- _DATA IN THIS EXERCISE_:

━━━━━━━━━━━━━━━━━━━━

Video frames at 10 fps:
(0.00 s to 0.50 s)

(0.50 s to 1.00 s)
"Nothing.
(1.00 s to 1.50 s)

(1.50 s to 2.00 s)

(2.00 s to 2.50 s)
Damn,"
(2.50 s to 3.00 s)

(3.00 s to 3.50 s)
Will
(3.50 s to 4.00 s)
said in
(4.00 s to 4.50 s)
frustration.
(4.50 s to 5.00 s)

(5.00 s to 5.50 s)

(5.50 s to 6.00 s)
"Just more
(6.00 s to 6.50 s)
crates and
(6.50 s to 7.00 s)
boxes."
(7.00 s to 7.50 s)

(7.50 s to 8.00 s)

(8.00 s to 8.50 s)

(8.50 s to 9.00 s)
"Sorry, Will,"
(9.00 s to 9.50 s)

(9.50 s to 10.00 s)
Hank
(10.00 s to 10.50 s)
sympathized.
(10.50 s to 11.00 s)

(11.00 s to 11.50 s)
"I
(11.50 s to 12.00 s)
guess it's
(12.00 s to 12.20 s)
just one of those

━━━━━━━━━━━━━━━━━━━━

- _EXERCISE REQUIREMENTS_: Write out again exactly the lines that run from the one holding "(1.00 s to 1.50 s)" through the last line of the data; omit all other lines.

- _TASK OUTPUT_:
(1.00 s to 1.50 s)

(1.50 s to 2.00 s)

(2.00 s to 2.50 s)
Damn,"
(2.50 s to 3.00 s)

(3.00 s to 3.50 s)
Will
(3.50 s to 4.00 s)
said in
(4.00 s to 4.50 s)
frustration.
(4.50 s to 5.00 s)

(5.00 s to 5.50 s)

(5.50 s to 6.00 s)
"Just more
(6.00 s to 6.50 s)
crates and
(6.50 s to 7.00 s)
boxes."
(7.00 s to 7.50 s)

(7.50 s to 8.00 s)

(8.00 s to 8.50 s)

(8.50 s to 9.00 s)
"Sorry, Will,"
(9.00 s to 9.50 s)

(9.50 s to 10.00 s)
Hank
(10.00 s to 10.50 s)
sympathized.
(10.50 s to 11.00 s)

(11.00 s to 11.50 s)
"I
(11.50 s to 12.00 s)
guess it's
(12.00 s to 12.20 s)
just one of those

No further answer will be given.